(Stored items)
[Start of section]
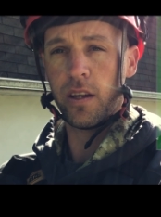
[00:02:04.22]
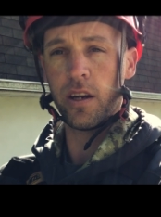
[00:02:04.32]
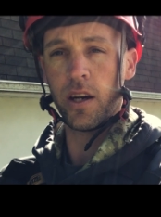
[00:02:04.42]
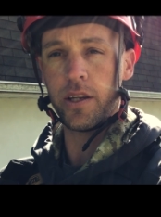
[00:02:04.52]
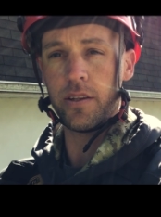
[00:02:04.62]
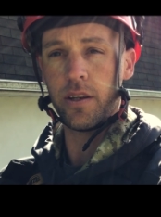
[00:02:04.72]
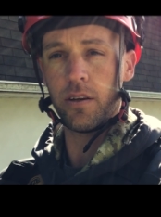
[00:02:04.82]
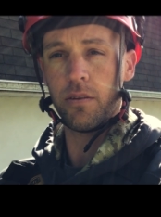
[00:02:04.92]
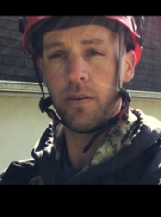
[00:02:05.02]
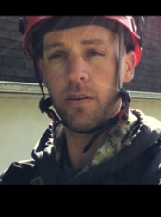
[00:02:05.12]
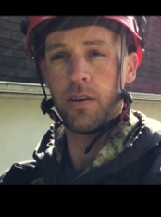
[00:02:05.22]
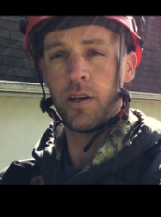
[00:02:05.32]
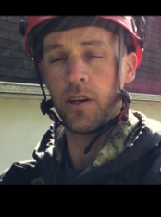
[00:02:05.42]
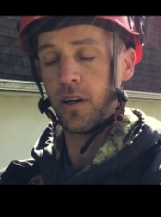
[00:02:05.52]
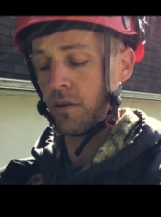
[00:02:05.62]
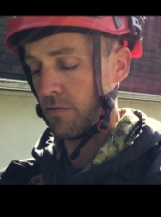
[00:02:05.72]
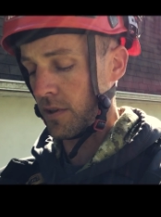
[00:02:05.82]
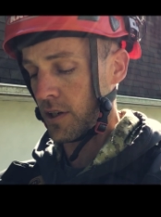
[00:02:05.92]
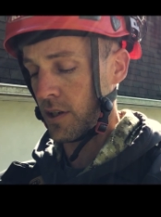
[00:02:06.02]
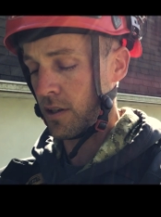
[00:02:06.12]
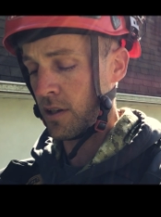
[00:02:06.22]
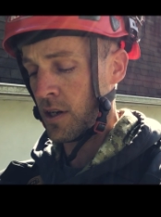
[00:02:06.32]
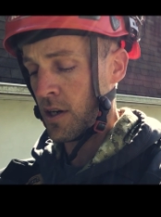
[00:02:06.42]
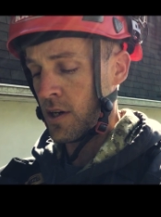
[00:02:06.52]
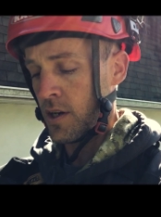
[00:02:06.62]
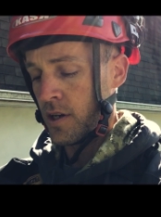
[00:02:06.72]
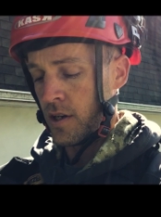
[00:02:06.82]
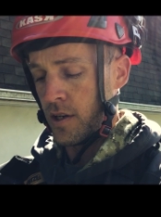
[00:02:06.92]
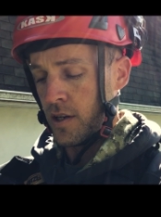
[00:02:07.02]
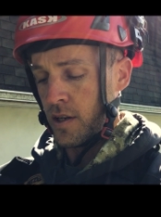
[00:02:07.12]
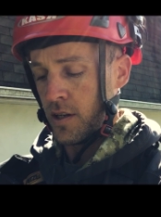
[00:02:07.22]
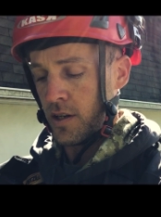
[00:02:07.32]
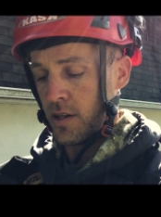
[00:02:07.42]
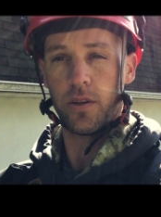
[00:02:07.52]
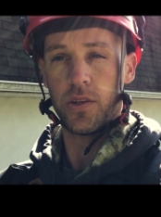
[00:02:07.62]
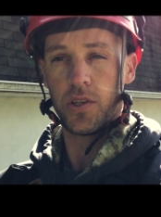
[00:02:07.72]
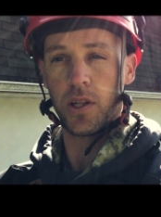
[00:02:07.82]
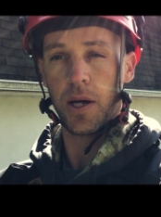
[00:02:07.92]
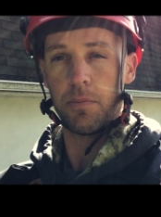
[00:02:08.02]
get an idea of, let's get on this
[End of section]
(TASK TO CARRY OUT)
A verbatim copy of the records above, without pictures, is required.

(EXPECTED ANSWER)
[00:02:04.22]
[00:02:04.32]
[00:02:04.42]
[00:02:04.52]
[00:02:04.62]
[00:02:04.72]
[00:02:04.82]
[00:02:04.92]
[00:02:05.02]
[00:02:05.12]
[00:02:05.22]
[00:02:05.32]
[00:02:05.42]
[00:02:05.52]
[00:02:05.62]
[00:02:05.72]
[00:02:05.82]
[00:02:05.92]
[00:02:06.02]
[00:02:06.12]
[00:02:06.22]
[00:02:06.32]
[00:02:06.42]
[00:02:06.52]
[00:02:06.62]
[00:02:06.72]
[00:02:06.82]
[00:02:06.92]
[00:02:07.02]
[00:02:07.12]
[00:02:07.22]
[00:02:07.32]
[00:02:07.42]
[00:02:07.52]
[00:02:07.62]
[00:02:07.72]
[00:02:07.82]
[00:02:07.92]
[00:02:08.02]
get an idea of, let's get on this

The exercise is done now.